Eartha Steward: Draining beer? You’re in the clear Dumping a pill? You’ll make us ill
Ryan Summerlin January 23, 2013
We had some people over last night, and this morning as I was pouring three almost-full beers down the drain, I wondered, is this bad for the environment? I don’t pour toxic cleaners or medications down the drain. Help me!
– Alex, Silverthorne
As you know, though toxic in large quantities, beer is a valuable commodity. We recommend that you drink the beer as penance for inviting people over to your house who left three full beers. Seriously though, there is nothing wrong with pouring it down the drain. We consulted our local scientists, sewage treatment experts and beer drinkers and have concluded that other than dumping a tractor-trailer load full of beer down the drain (and who would do such a thing), it won’t hurt the sewage treatment plant. There are a lot of substances that should not be poured down the drain, but beer is not one of them. But this brings up an important point.

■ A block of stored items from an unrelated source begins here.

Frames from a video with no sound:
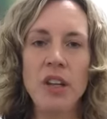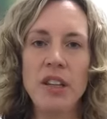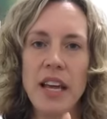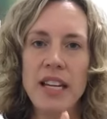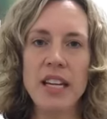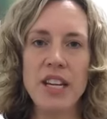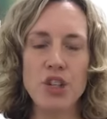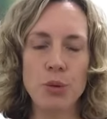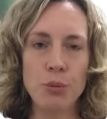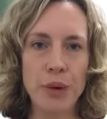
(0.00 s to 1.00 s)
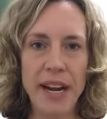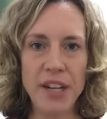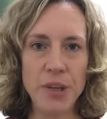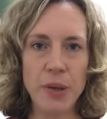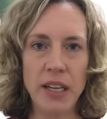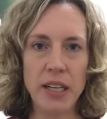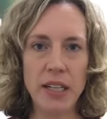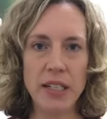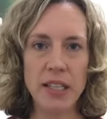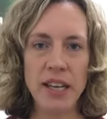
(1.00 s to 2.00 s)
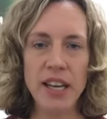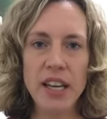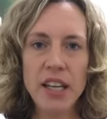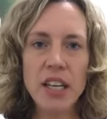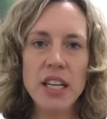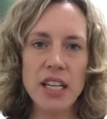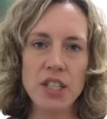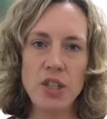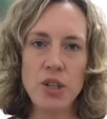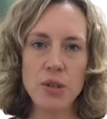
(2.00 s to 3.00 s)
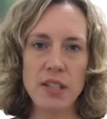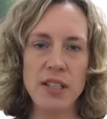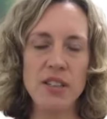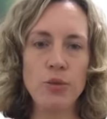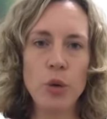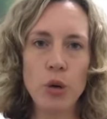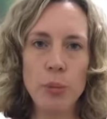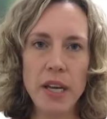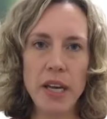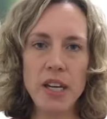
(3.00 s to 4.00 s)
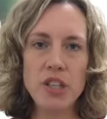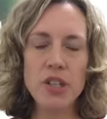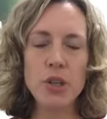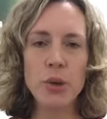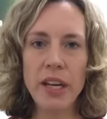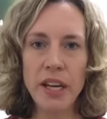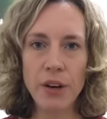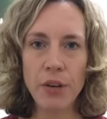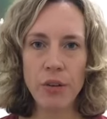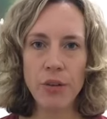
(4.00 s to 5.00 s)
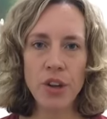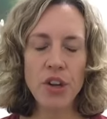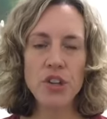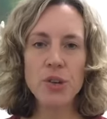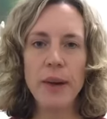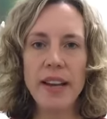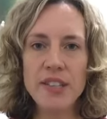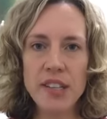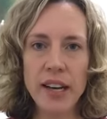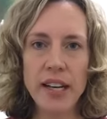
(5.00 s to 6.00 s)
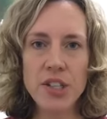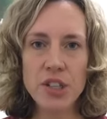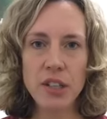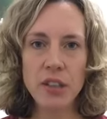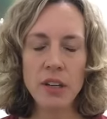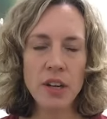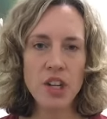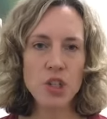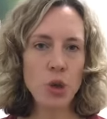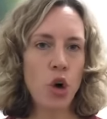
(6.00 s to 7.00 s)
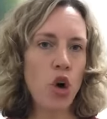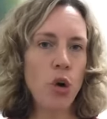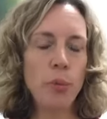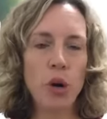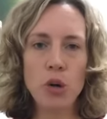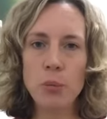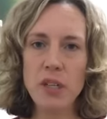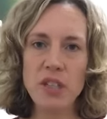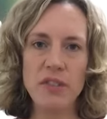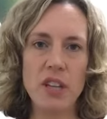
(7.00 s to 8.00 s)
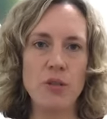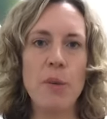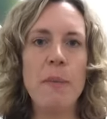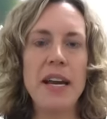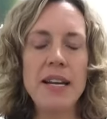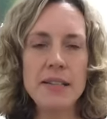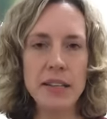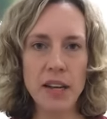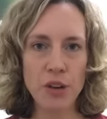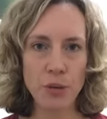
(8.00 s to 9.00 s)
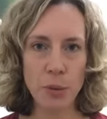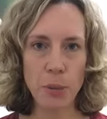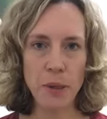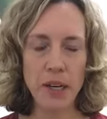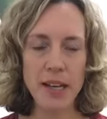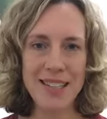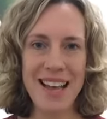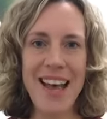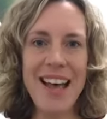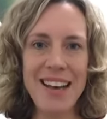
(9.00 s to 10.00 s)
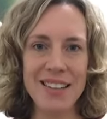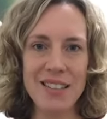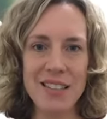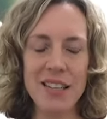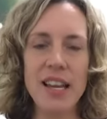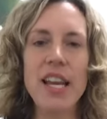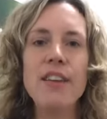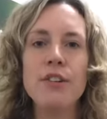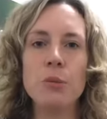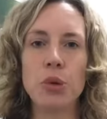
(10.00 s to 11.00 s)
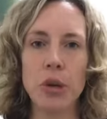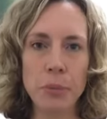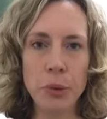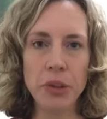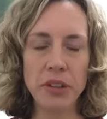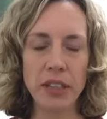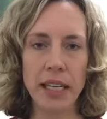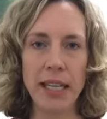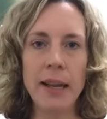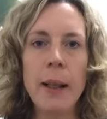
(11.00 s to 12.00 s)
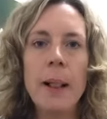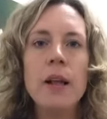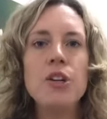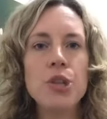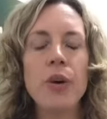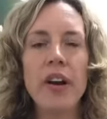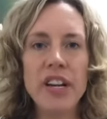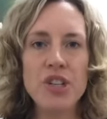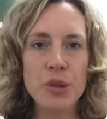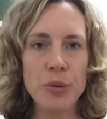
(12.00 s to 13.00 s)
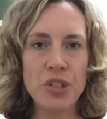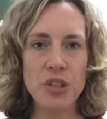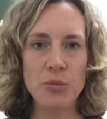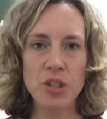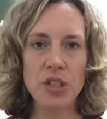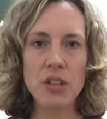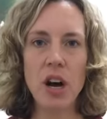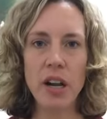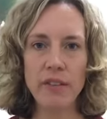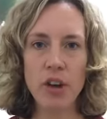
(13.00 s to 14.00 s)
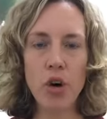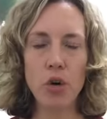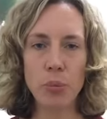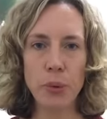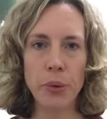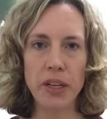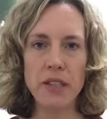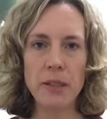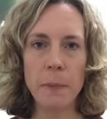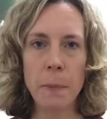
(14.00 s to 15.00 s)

They connect your brain and your heart. It connects to your sense of well-being, to your health, to anti-aging, to a whole bunch of other amazing health properties, and even more importantly, to our intuition, which is kind of the whole point.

We are slowly raising the community consciousness for the harm that flushing items like pharmaceuticals can have to our aquatic systems. Medications flushed down the drain end up in our lakes, streams and water supplies. A vast array of pharmaceuticals, including regular over-the-counter medications like ibuprofen, antibiotics, anti-consultants, mood stabilizers and sex hormones, have been found in U.S. drinking-water supplies. It is work for our water treatment centers to remove these items from the water system.
While you’re at it, don’t dump toxic chemicals, cleaners, paints, stains, etc. in the sink either. These should be taken to our Household Hazardous Waste disposal program at the Summit County Resource Allocation Park. Questions about where to take stuff? Give us a call at (970) 668-5703. We field approximately three to 3,000 of these calls a day, so don’t worry if you’re not sure where to take your weird household stuff, you are not the only one.

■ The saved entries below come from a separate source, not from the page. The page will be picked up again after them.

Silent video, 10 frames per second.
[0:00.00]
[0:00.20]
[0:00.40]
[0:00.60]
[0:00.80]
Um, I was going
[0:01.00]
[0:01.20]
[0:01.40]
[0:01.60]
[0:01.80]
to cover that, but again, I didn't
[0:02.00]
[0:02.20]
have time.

Pharmaceuticals can be taken for free to our local City Markets in Breckenridge and Dillon. Any over-the-counter medications, vitamins and prescription medications should be taken to these drop sites and not flushed down the toilet or sink. If you are reading this as a good reason to be worried about our water supply and buy bottled water instead, think again!

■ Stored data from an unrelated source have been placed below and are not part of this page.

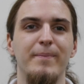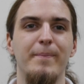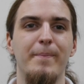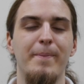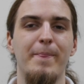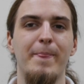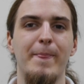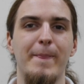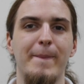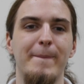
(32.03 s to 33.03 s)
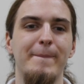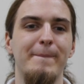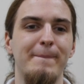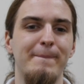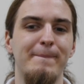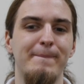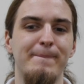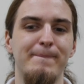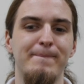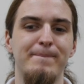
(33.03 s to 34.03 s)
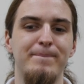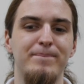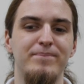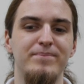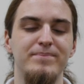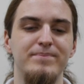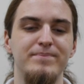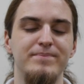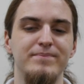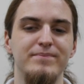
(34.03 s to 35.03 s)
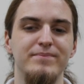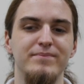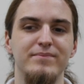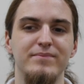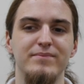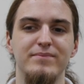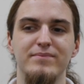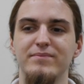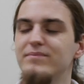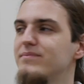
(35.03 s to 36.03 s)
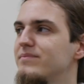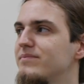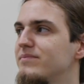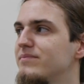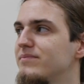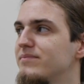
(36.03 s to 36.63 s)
No words are spoken by the person on screen.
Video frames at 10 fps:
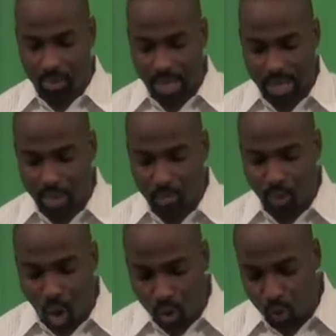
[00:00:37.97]
and
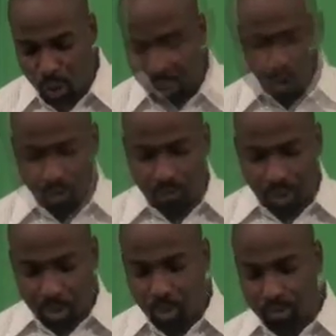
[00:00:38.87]
Broadway. On
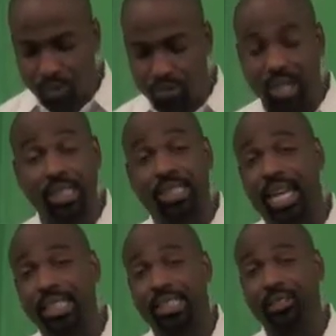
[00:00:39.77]
February 15th,
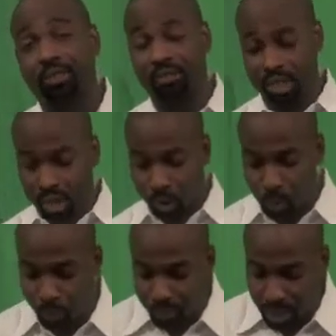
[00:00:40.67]

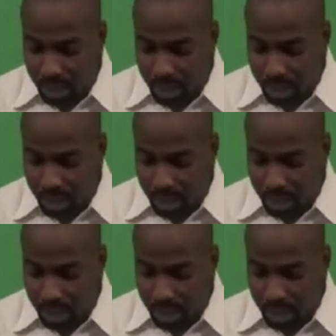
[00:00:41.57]
1952,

A simple carbon filter hooked to your faucet will do the trick to effectively get rid of any emerging contaminants. Bottled water is not the answer. There are actually fewer regulations governing bottled water, so there is no guarantee you are drinking higher quality water than from your tap.
Although it’s true that plastic bottles can be recycled, it’s an energy- intensive process and in most cases, plastic bottles must be down-cycled to materials that can no longer be recycled, like plastic lumber, carpet and fleece. Knowing that plastic chemicals can leach into the water supply, why would you want water in a plastic bottle anyway?
Thank you for your concern for the fate of your beer. It is a sad story to have to dump it down the drain, but we support your decision.
Ask Eartha Steward is written by the staff at the High Country Conservation Center, a nonprofit organization dedicated to waste reduction and resource conservation. Submit questions to Eartha at firstname.lastname@example.org.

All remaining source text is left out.